Warning this story contains adult language, rambling, sheer idiocy and a late night trip to Wal-mart. If you are prepared to read those things…continue.
There are so many nice things about owning a home. If you want to do something…you do it. There is no need to get permission from a landlord or super…the house is yours to wreck or improve as you please. Of course, if something goes wrong it becomes your responsibility to fix – there is no landlord or super to call.
As you may or may not know – we are in the process of improving our backyard. First was fixing up the barn followed by some landscaping, and then came the new fence. Last week Amy picked up new patio furniture to make it quite a lovely spot to sit and enjoy a meal or just the weather. I had the genius idea to run some speakers to the back patio. We have one of the “wireless” speakers that work with a little FM tuner – and it is OK. But there is really no substitute for hardwired speakers to help you fully enjoy the backyard experience.
I purchased all the necessary equipment and my dear friend Chad offered to give me a hand with the project. It is always more pleasant to wiggle through the crawlspace with a handful of wire if there is somebody with you. Scratch that – somebody with you that isn’t complaining about being down there.
Now – I shouldn’t even have to say this next part – but I will. We started the project much later in the evening than we should have. I had my evening class – and for some reason we still thought it was a good idea to start as the sun was setting. Much of our time was spent in the crawlspace – which is dark anyway – but this seems like it should have been a 3 PM project not a 9-ish PM project.
OK – so Chad and I are in the crawlspace. We decided that since we were down there we would go ahead and run cable not just to the outside speakers, but also to the back office and bedroom in the event I decide to hook speakers up there. How long do you think it was before Chad (a few feet in front of me whilst Army crawling) said, “Hey, it looks like there’s some water down here.”? Not long is the answer to that. Not long at all.
“FRACK!” There is nothing worse than water in the crawlspace. I have buried all of my gutter downspouts 25 feet from the house to avoid just this! That means that the water is worse…it means that most likely it is coming from the bathroom. “FRACK! Double FRACK!”
So – we finish the wire – at least that run of it – and we realize that we need more for the actual hook-up on the topside. So, at some late hour we ran to Wally World covered in “crawlspace crap”. There is nothing like a late night trip to Wal-mart…especially when they are renovating the entire store. We needed speaker wire on the night that they were moving the entire electronics section! What are the chances? Wal-mart’s Law (similar to Murphy’s Law) states very clearly that if you are sweaty, upset and in need of something – they will make it as difficult as possible to locate your item and be on your way. I know – that sounds exactly like Murphy’s Law – this difference is that Wal-mart’s Law has the addition of screaming children, regardless of the hour you are there. We did manage to find some buried in a shopping cart. What a pain, though. Man I really dislike Wal-mart. Can anything else stay open 24 hours…please?

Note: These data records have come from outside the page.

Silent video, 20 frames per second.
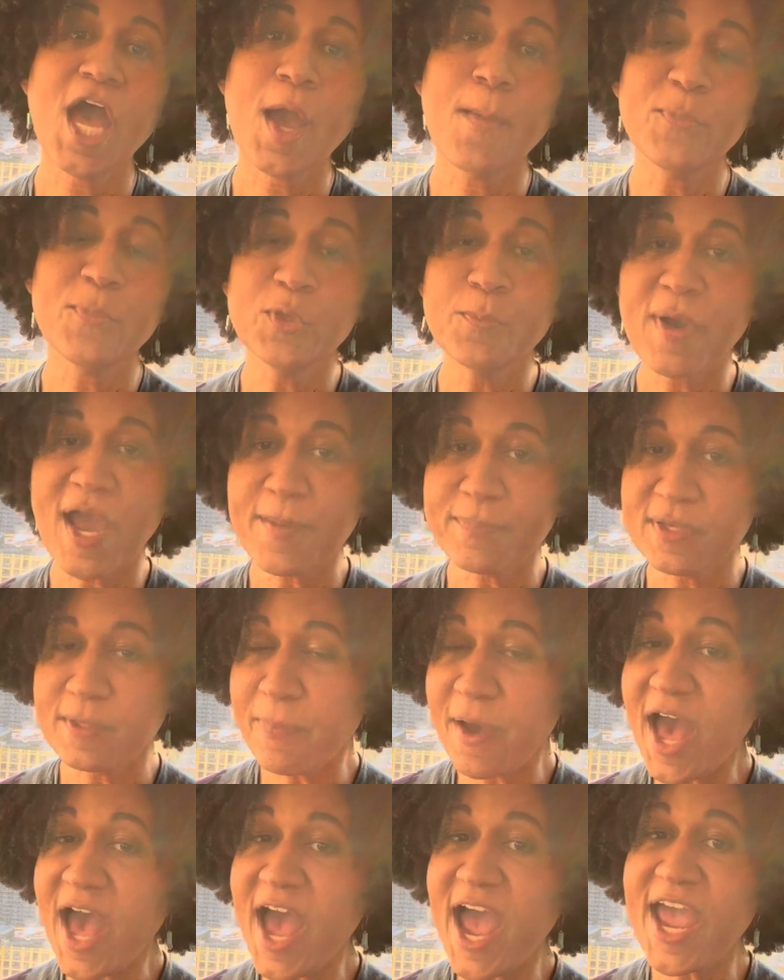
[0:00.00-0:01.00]
you might be
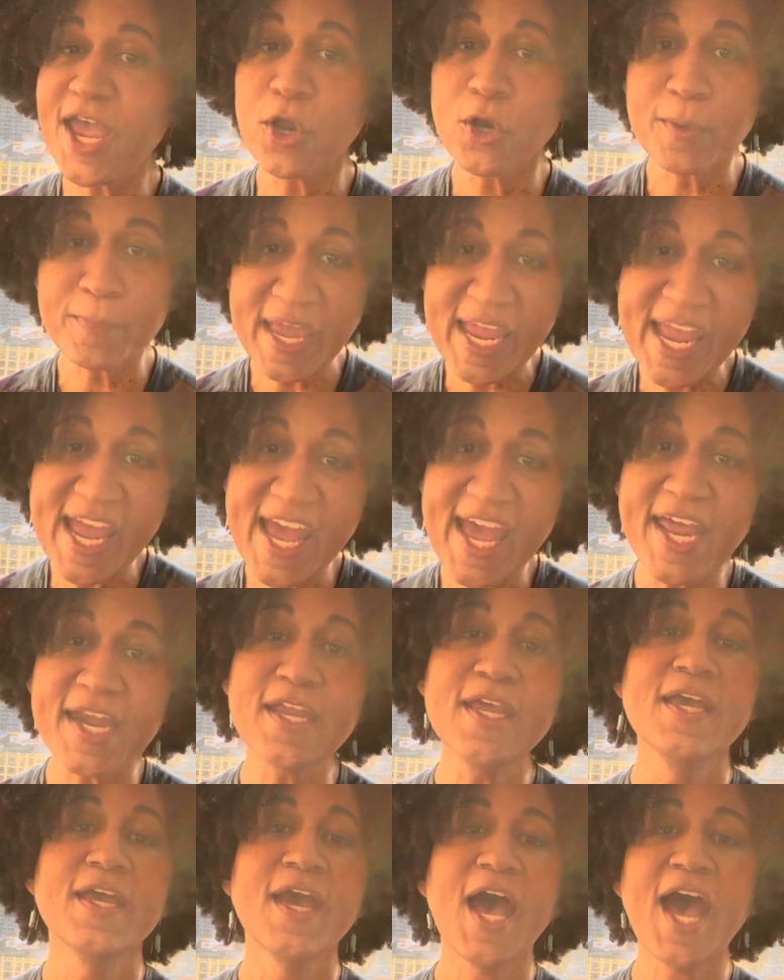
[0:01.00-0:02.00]
bi or
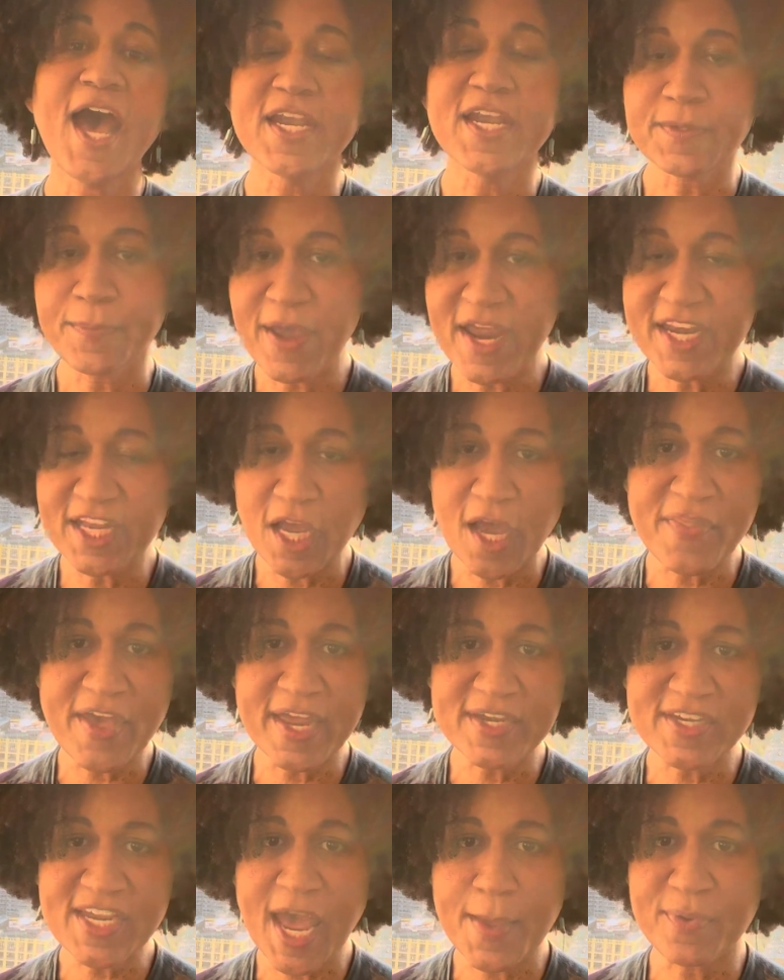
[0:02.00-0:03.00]
pan, depending on
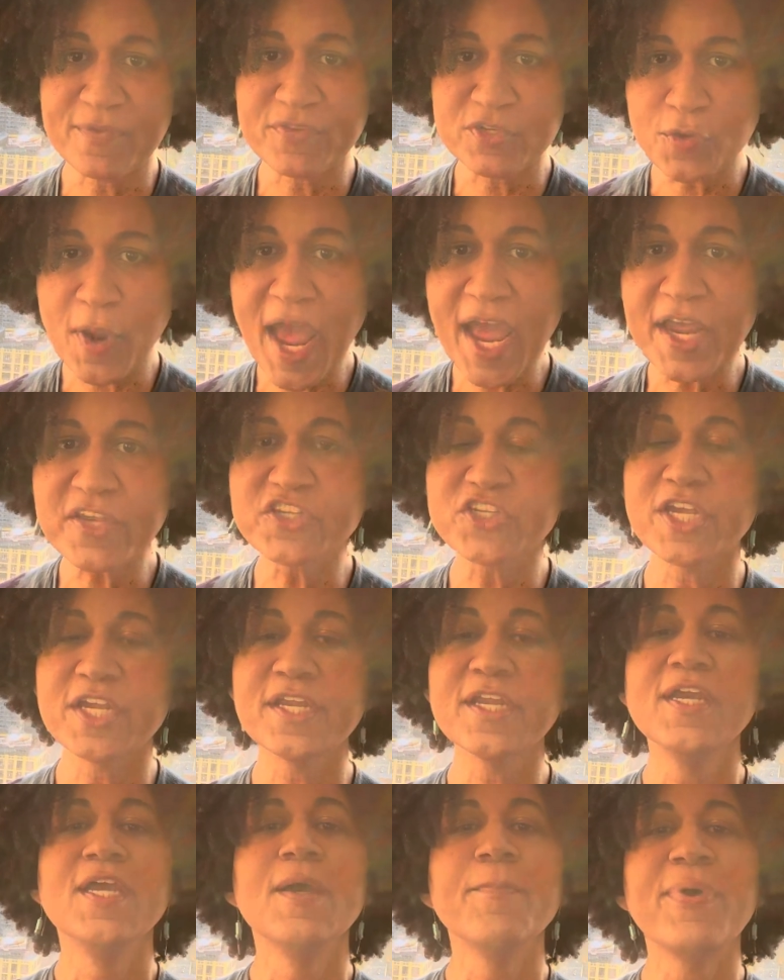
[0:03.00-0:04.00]
that type of
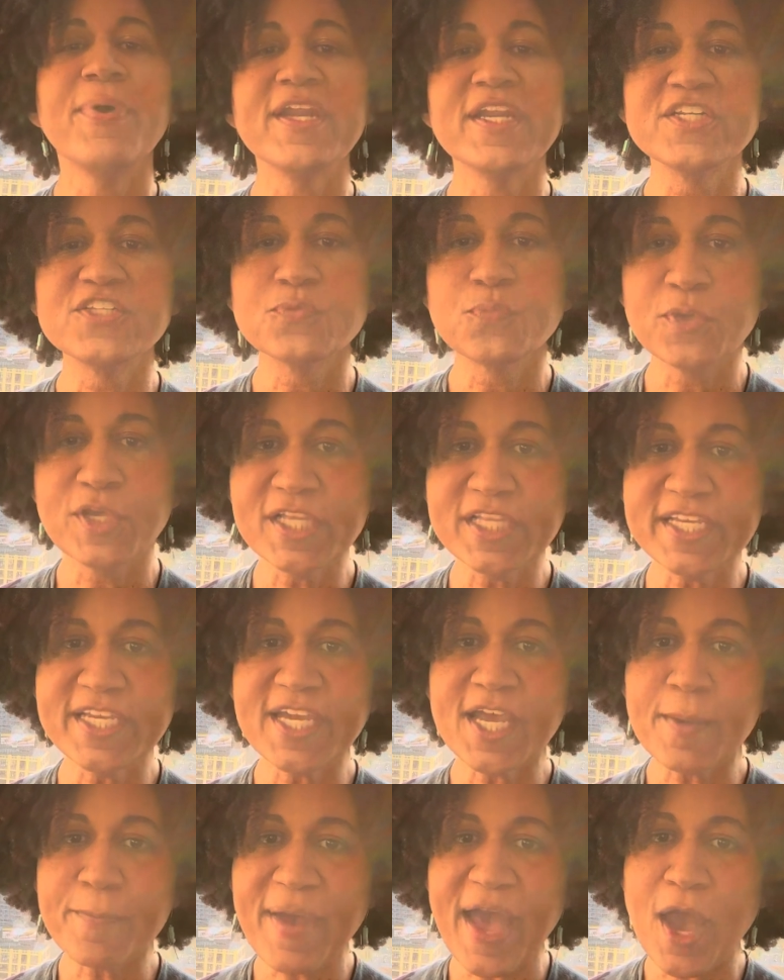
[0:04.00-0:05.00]
attraction, but it's
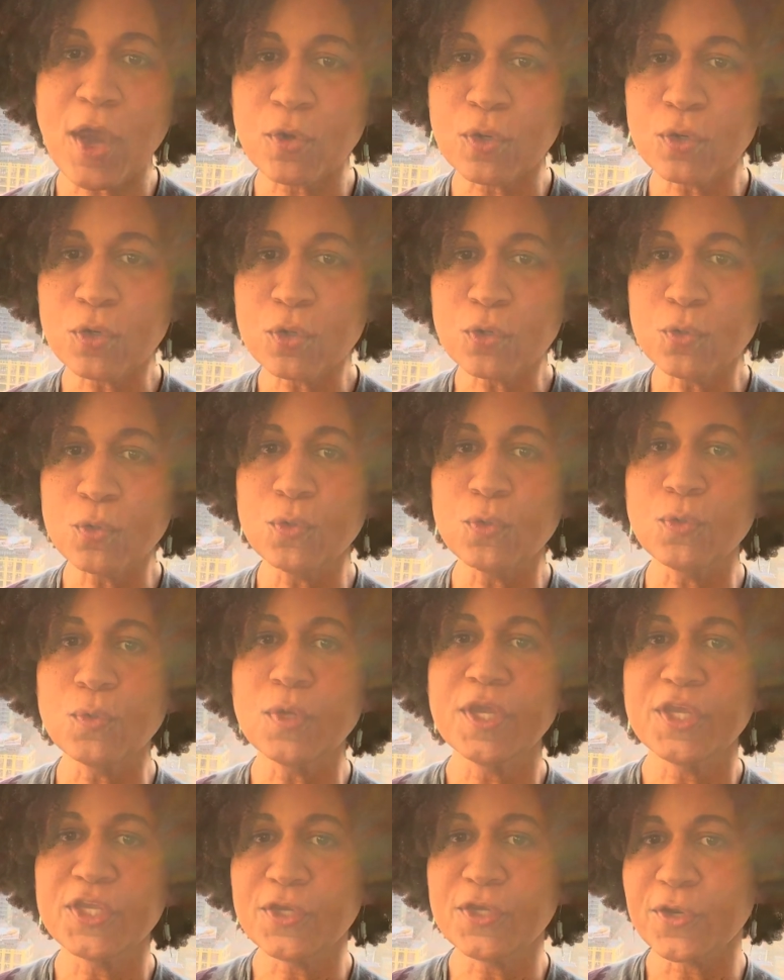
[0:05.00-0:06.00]
really about
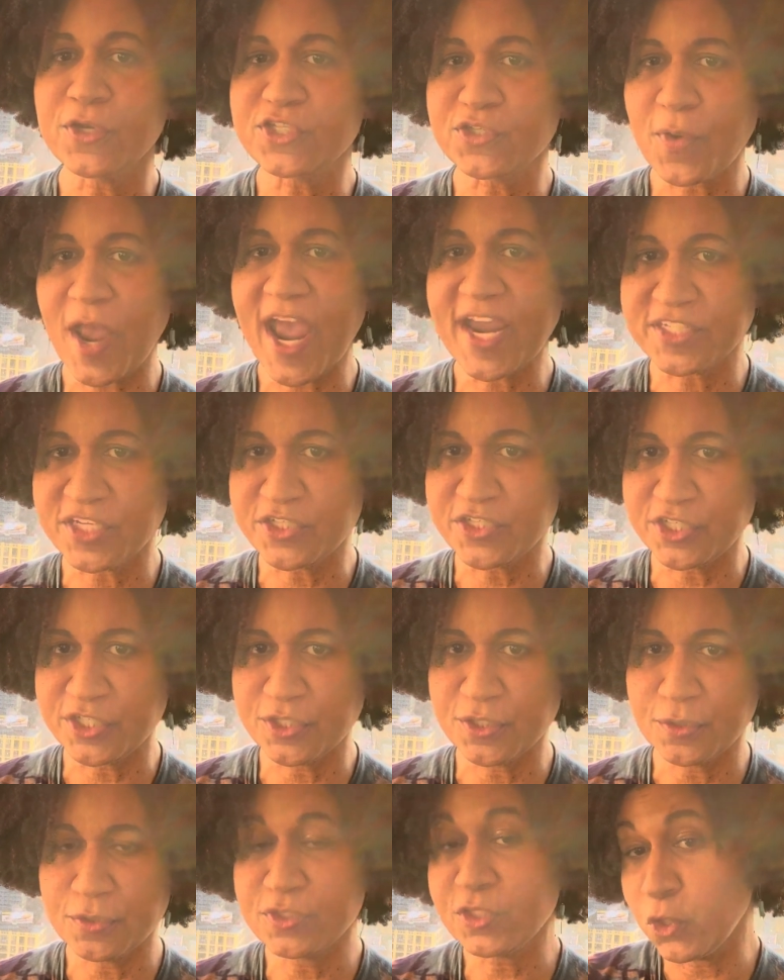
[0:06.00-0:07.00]
who you're attracted
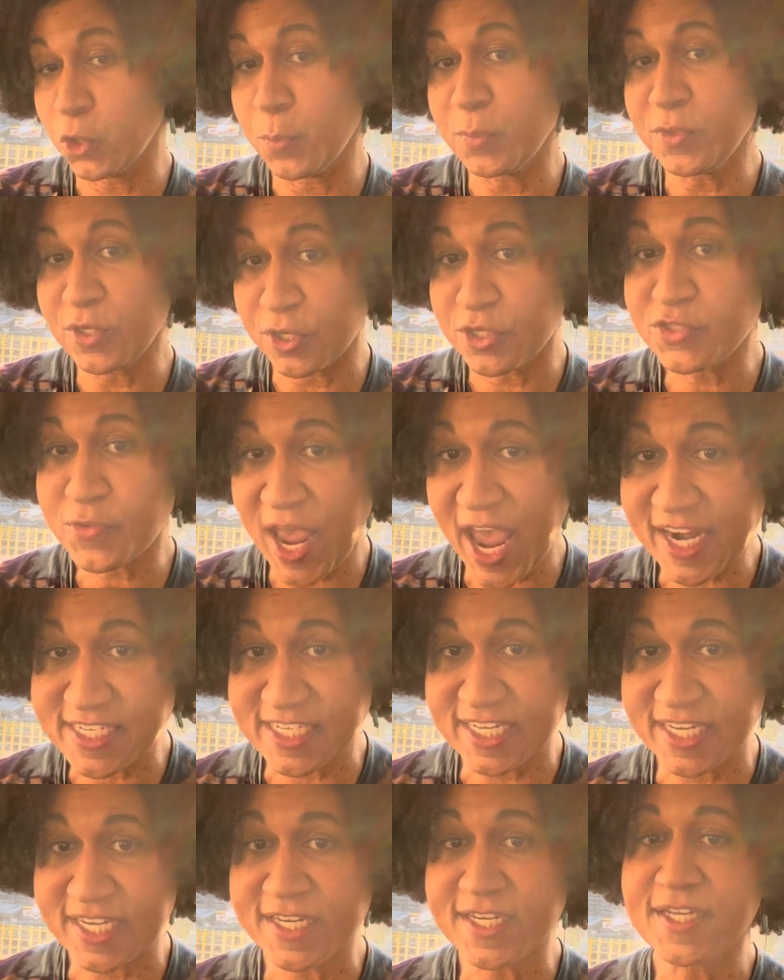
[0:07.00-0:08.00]
to whom you're
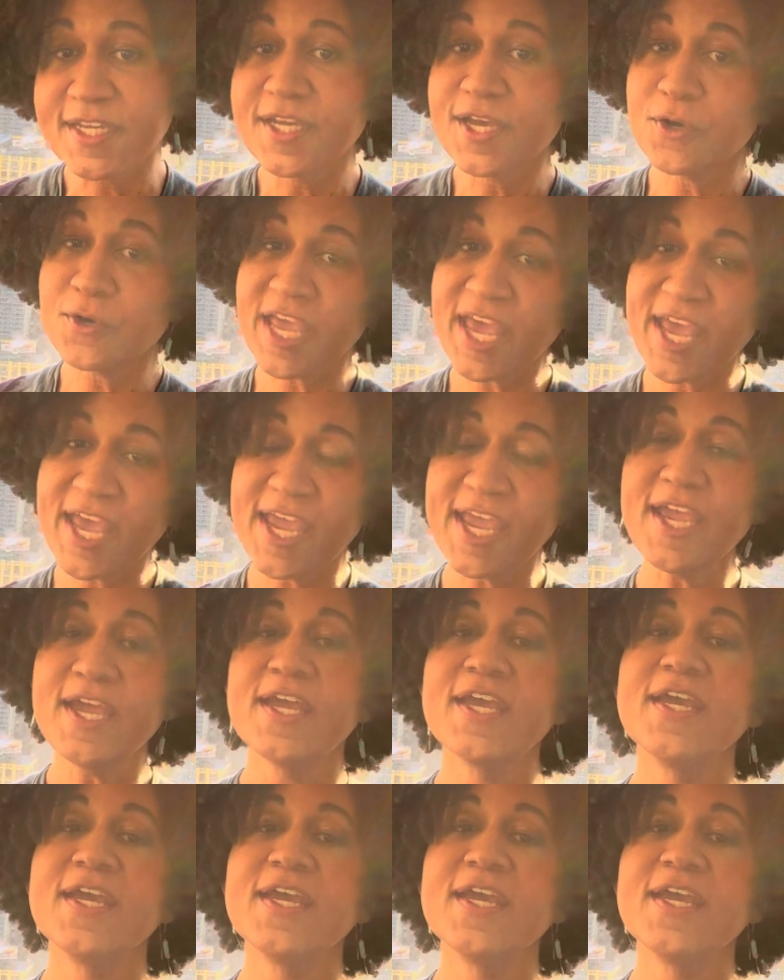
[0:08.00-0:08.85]
attracted, okay?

Anyway – back to the shitty part of homeownership – water in the crawl. A year ago, our inspector told us that it looked as though there was “old damage” under a toilet that had been replaced prior to our purchase of the house. We have been operating under that assumption for the past year. It turns out that was not the case. Water has been going through bad grout in our shower! There is no shower wall left – it has all rotted away – and the subfloor is on its way out, too.
So – in an unexpected turn of events – we have another fun house project. We knew we wanted to work in the bathrooms – we just were hoping to wait a year or so.
I did get all the water out. Amy has removed LARGE portions of tile – and we are currently in the drying/repair mode on our shower. That means we have no shower to use. All we have is the tub. A bathtub is a great thing if you have a HUGE tub or you are 80 or if you are a baby…and know nothing better. For two people that are about to hit 30 – a bath everyday is gross. And for a guy that is my size (with a tub our size) a bath is just degrading. I simply cannot fit in the tub.
In other news…who am I kidding? There is no other news. This house consumes us. Every improvement is merely a window in the countless others that need to happen. So to all the kiddies out there – live at home. Live there forever. Then you don’t have to pay rent – there is no weird landlord to deal with – and any problems aren’t “your” problem…they are your parents’ problems.
NOTE: The speakers do work – and they are great.